When I got my second Pfizer vaccine in January 2022, I had a fever of 104 for nearly 12 hours. My joints were so stiff that I felt nearly paralyzed. My wife had to help me move around the house. I reported this to both VAERS and V-Safe. No one ever contacted me. I guess temporary paralysis and a high fever aren't serious enough adverse events to merit follow up from the CDC. It probably just means that it's working...
Do you think I'll ever get another COVID vaccine after that experience? Absolutely not. Have I had COVID since then? Maybe. I've had mild colds they may or may not have been COVID. But I am simply not willing to take the risk to take any other doses of that vaccine.
You know what a mandate would do? It would force me to get a vaccine that I know harmed me. It would force me to take a risk that I don't need to take. I am far better off getting COVID and dealing with minor cold symptoms for a few days than dealing with whatever that vaccine did to my body again.
There was no backlash to them.

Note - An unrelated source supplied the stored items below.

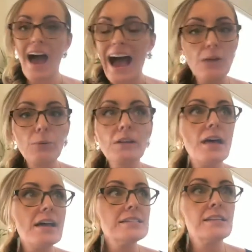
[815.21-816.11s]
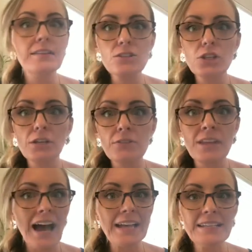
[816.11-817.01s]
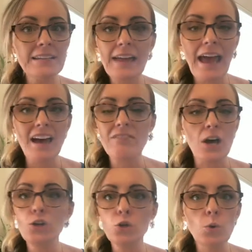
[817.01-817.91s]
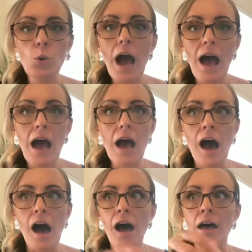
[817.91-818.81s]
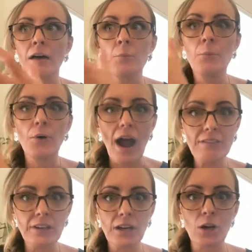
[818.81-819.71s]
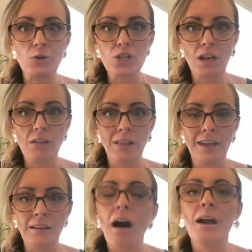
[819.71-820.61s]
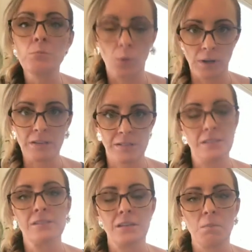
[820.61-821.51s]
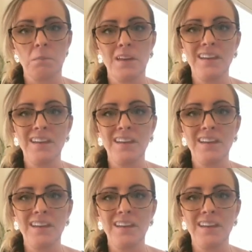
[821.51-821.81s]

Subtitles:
I realized this year that I didn't have a new private coaching client onboarding system.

It's fundamentally not comparable to the epidemics in your ACLU paper, because those vaccine mandates had not been normalized; they were new.

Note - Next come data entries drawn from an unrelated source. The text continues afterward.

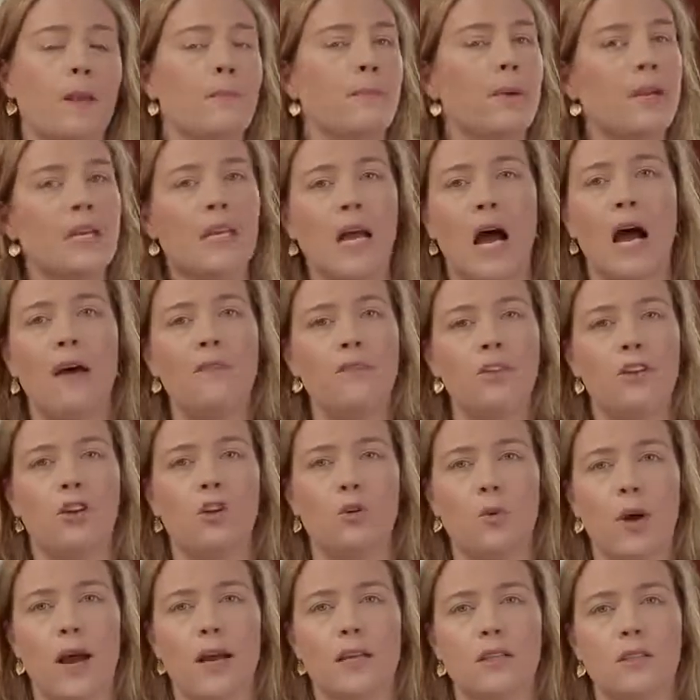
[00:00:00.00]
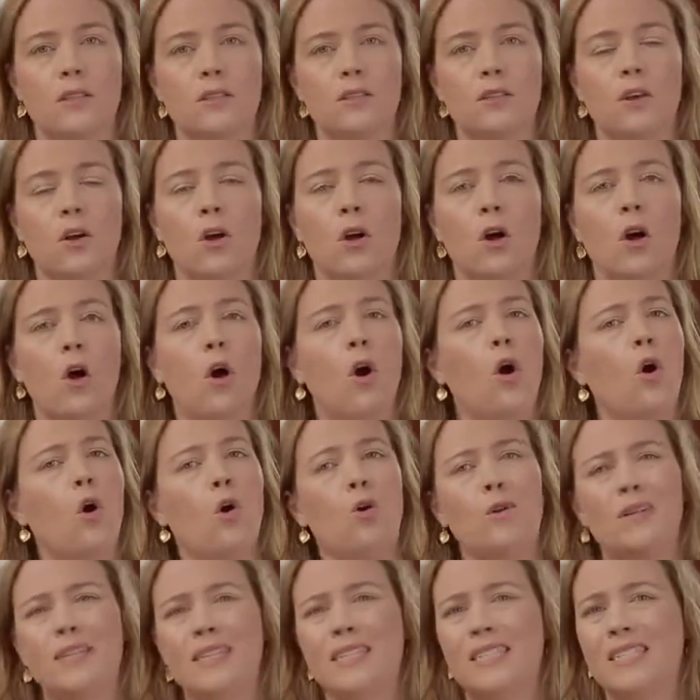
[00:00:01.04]
but not in the U.S.
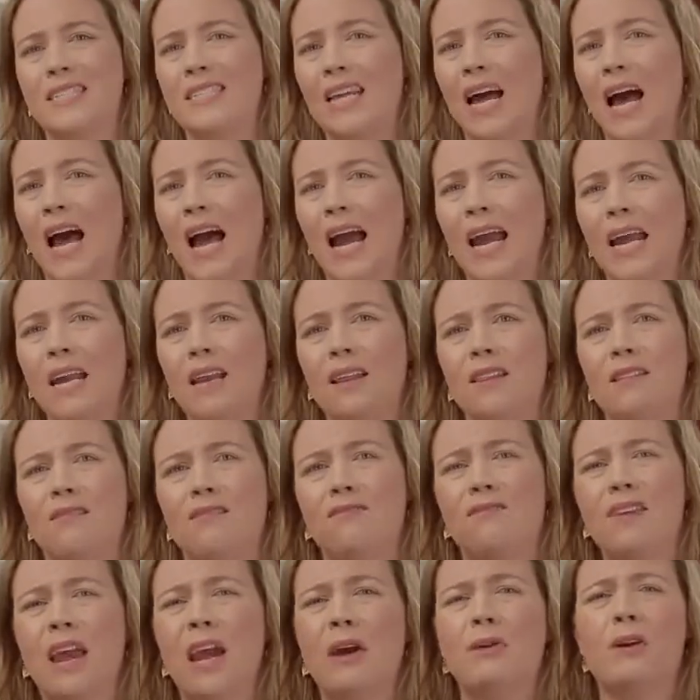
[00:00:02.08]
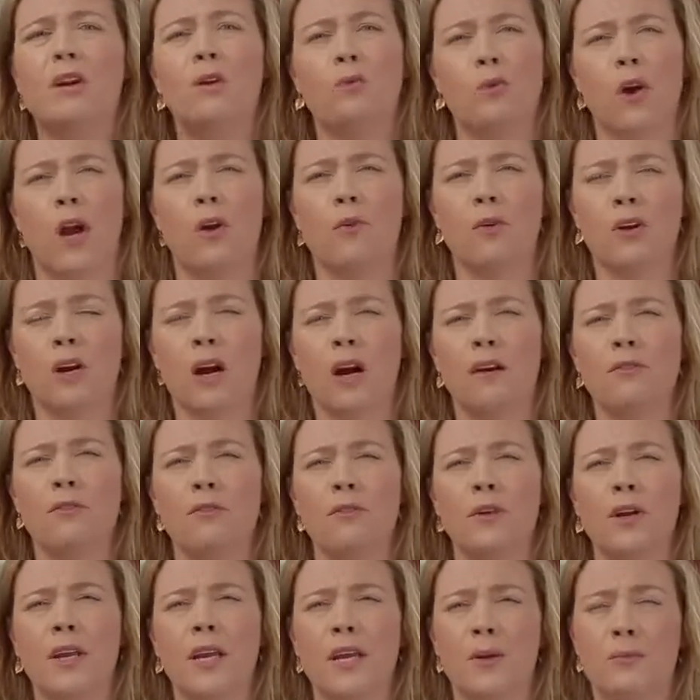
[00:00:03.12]
Holding aside the very rare
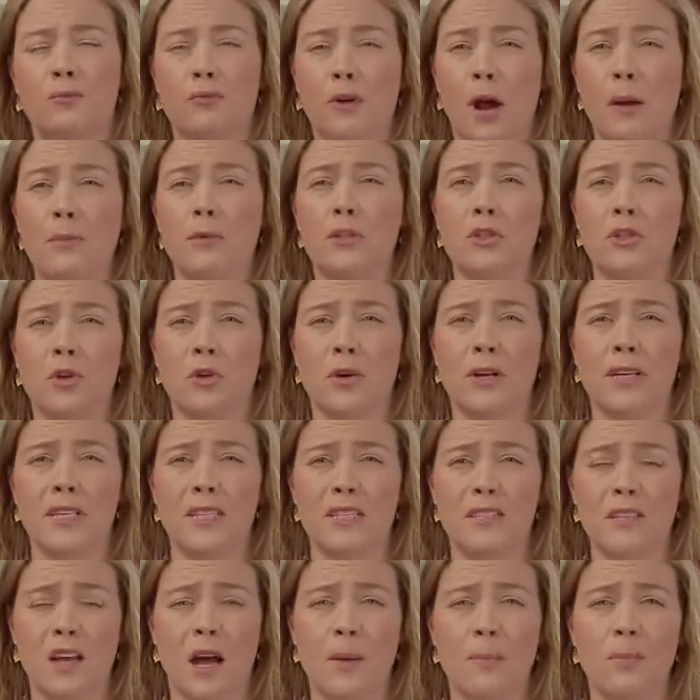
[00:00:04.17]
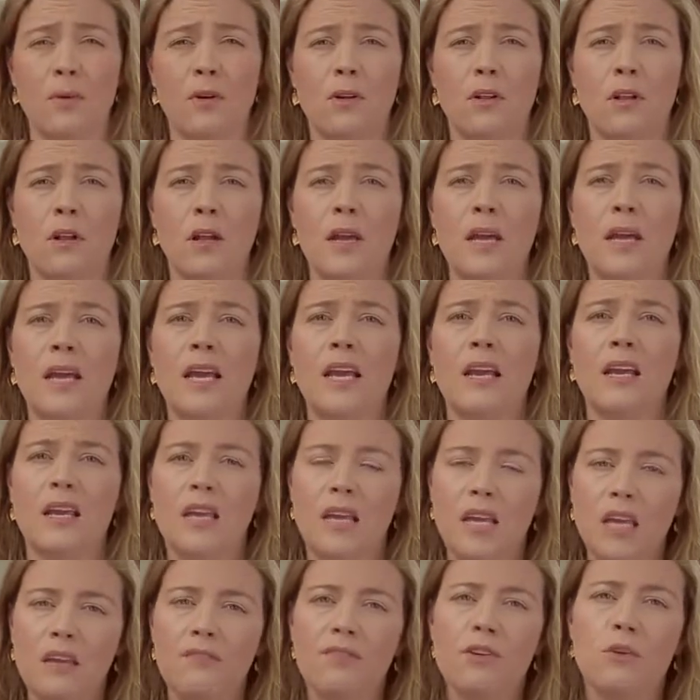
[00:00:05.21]
recovery in promissory estoppel,
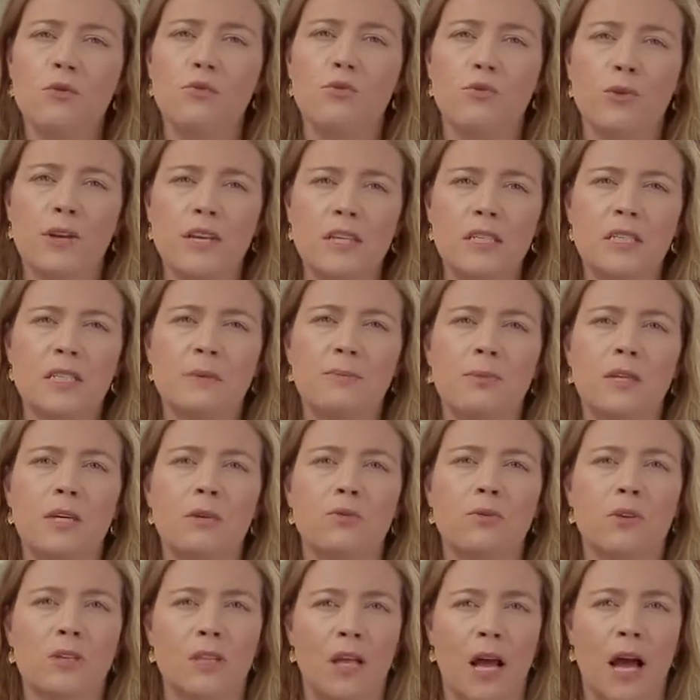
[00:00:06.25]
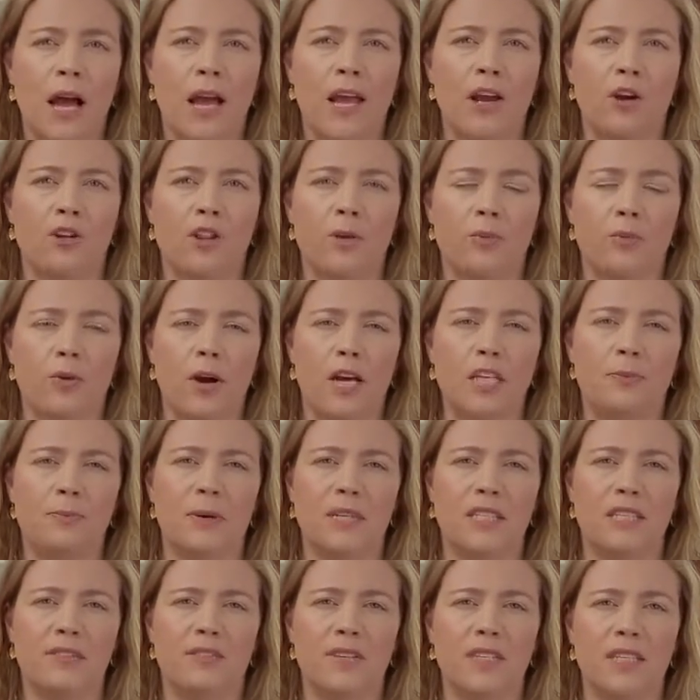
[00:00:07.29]
even reasonably relying on the
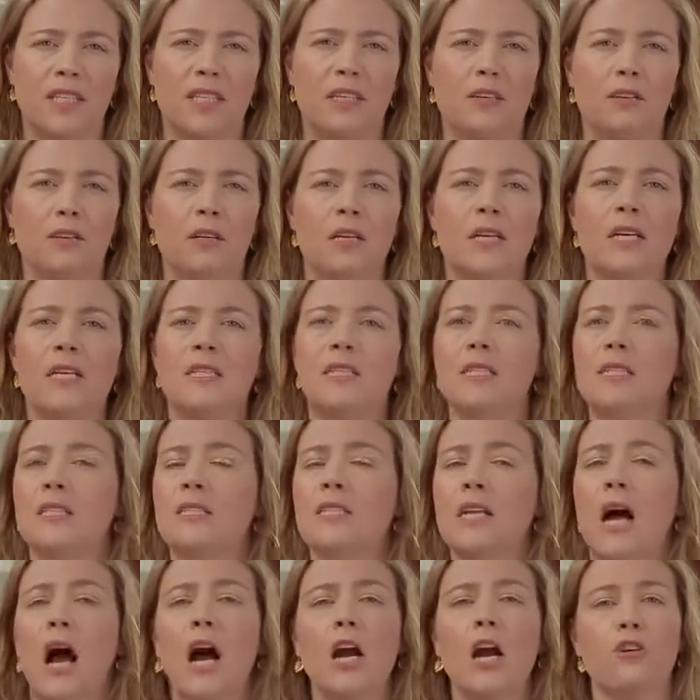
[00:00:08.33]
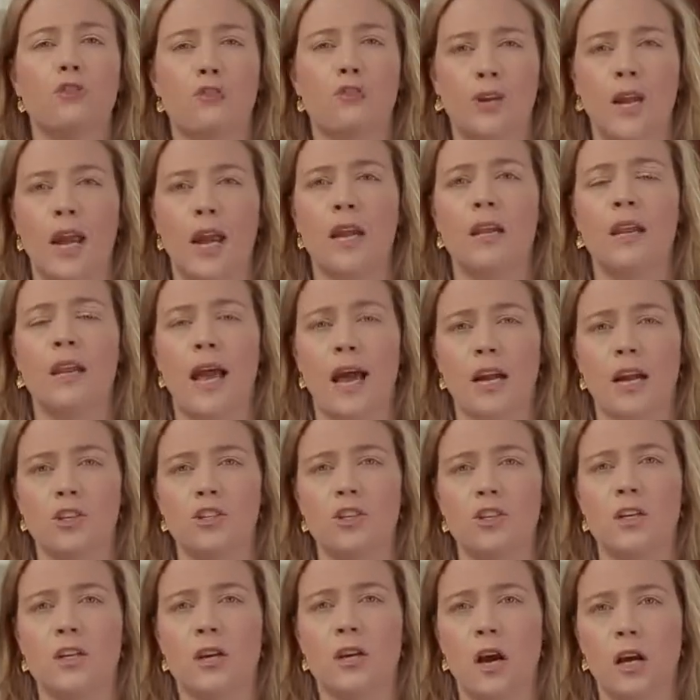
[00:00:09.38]
prospect of a deal does not create an
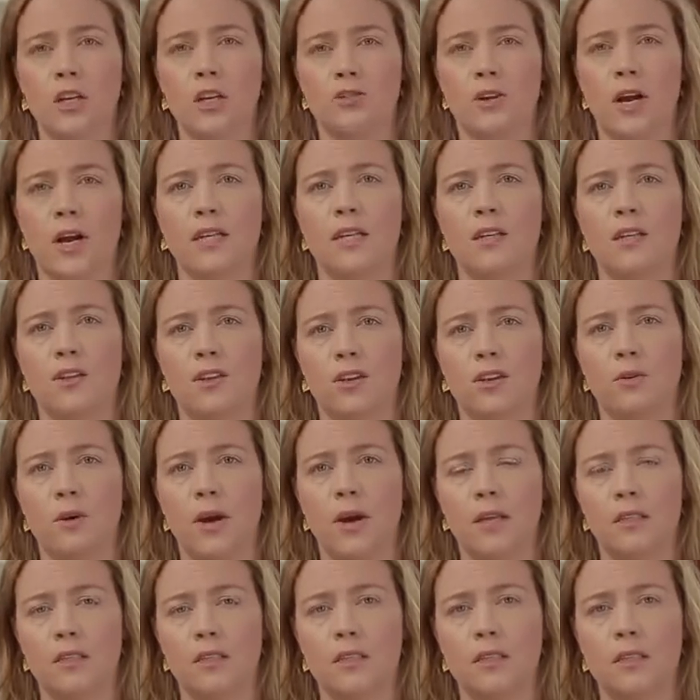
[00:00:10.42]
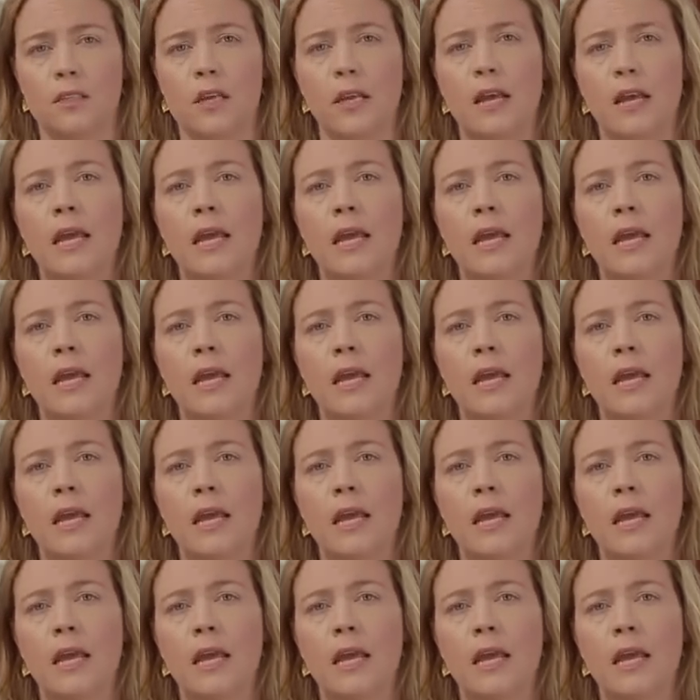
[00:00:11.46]
action in contract in the U.S.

It is fundamentally comparable because it's MANDATING something.
They were also forced on adults, who aren't used to having their bodily autonomy violated all the time, rather than young children, who have their bodily autonomy violated all the time. The backlash wasn't to "vaccine mandates"; it was to a significant disruption to what they were used to.
The backlash absolutely was to vaccine mandates. I was in NYC at the height of the insanity. You couldn't even go into a restaurant without showing your papers. It was a scary look at the freedoms people were willing to surrender for the illusion of safety. Thankfully it was short-lived, but it's pretty obvious there are tons of people out there willing to give up their freedom if the government convinces them they'll be safer because of it.
I don't expect to convince you. I expect you'll continue to believe that RFK Jr and the "kooks" are the real problem while never coming to the realization that vaccine zealotry is the real driver behind vaccine hesitancy.